The estimated number of effective samples is smaller than 200 for some parameters.


Posterior samples are concentrated on the true means, so looks like single point for each component.

with sns.plotting_context('poster'):
plt.scatter(data[:, 0], data[:, 1], alpha=0.01, c='g')
mu_0, mu_1 = trace['mu_0'], trace['mu_1']
plt.scatter(mu_0[-500:, 0], mu_0[-500:, 1], c="r", s=50)
plt.scatter(mu_1[-500:, 0], mu_1[-500:, 1], c="b", s=50)
plt.xlim(-6, 6)
plt.ylim(-6, 6)


For ADVI with mini-batch, put theano tensor on the observed variable of the ObservedRV. The tensor will be replaced with mini-batches. Because of the difference of the size of mini-batch and whole samples, the log-likelihood term should be appropriately scaled. To tell the log-likelihood term, we need to give ObservedRV objects (‘minibatch_RVs’ below) where mini-batch is put. Also we should keep the tensor (‘minibatch_tensors’).

minibatch_size = 200
# In memory Minibatches for better speed
data_t = pm.Minibatch(data, minibatch_size)

with pm.Model() as model:
mus = [MvNormal('mu_%d' % i, mu=np.zeros(2), tau=0.1 * np.eye(2), shape=(2,))
for i in range(2)]
pi = Dirichlet('pi', a=0.1 * np.ones(2), shape=(2,))
xs = DensityDist('x', logp_gmix(mus, pi, np.eye(2)), observed=data_t)

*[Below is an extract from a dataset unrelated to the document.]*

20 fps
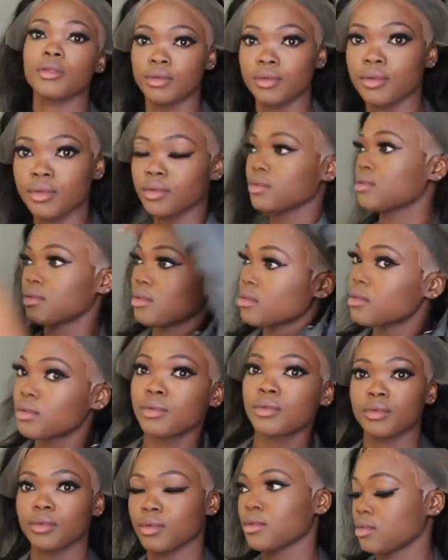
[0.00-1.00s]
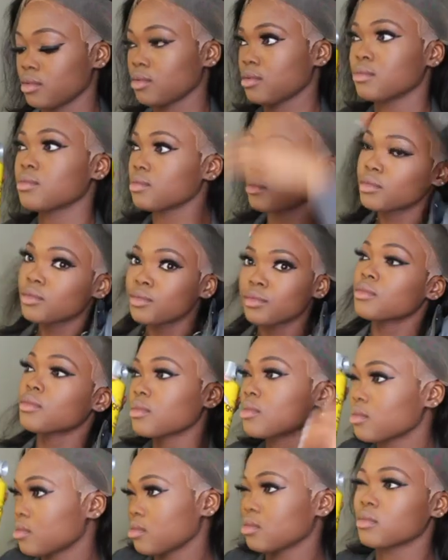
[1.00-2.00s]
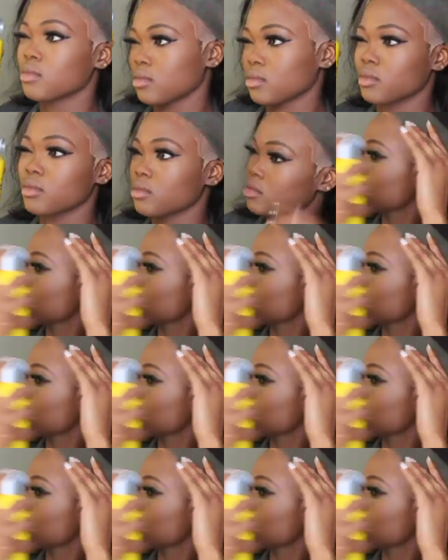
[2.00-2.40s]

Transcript: So when you're confident enough and think that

Run ADVI. It’s much faster than MCMC, though the problem here is simple and it’s not a fair comparison.

# Used only to write the function call in single line for using %time
# is there more smart way?
def f():
means = approx.bij.rmap(approx.mean.eval())
sds = approx.bij.rmap(approx.std.eval())
return means, sds, -approx.hist

means, sds, elbos = f()

Average Loss = 667.16: 100%|██████████| 1500/1500 [00:01<00:00, 823.18it/s]
Finished [100%]: Average Loss = 667.05


The result is almost the same.

from copy import deepcopy

mu_0, sd_0 = means['mu_0'], sds['mu_0']
mu_1, sd_1 = means['mu_1'], sds['mu_1']
with sns.plotting_context('poster'):
fig, ax = plt.subplots()
plt.scatter(data[:, 0], data[:, 1], alpha=0.01, c='g')
plt.scatter(mu_0[0], mu_0[1], c="r", s=50)
plt.scatter(mu_1[0], mu_1[1], c="b", s=50)
plt.xlim(-6, 6)
plt.ylim(-6, 6)


The variance of the trace of ELBO is larger than without mini-batch because of the subsampling from the whole samples.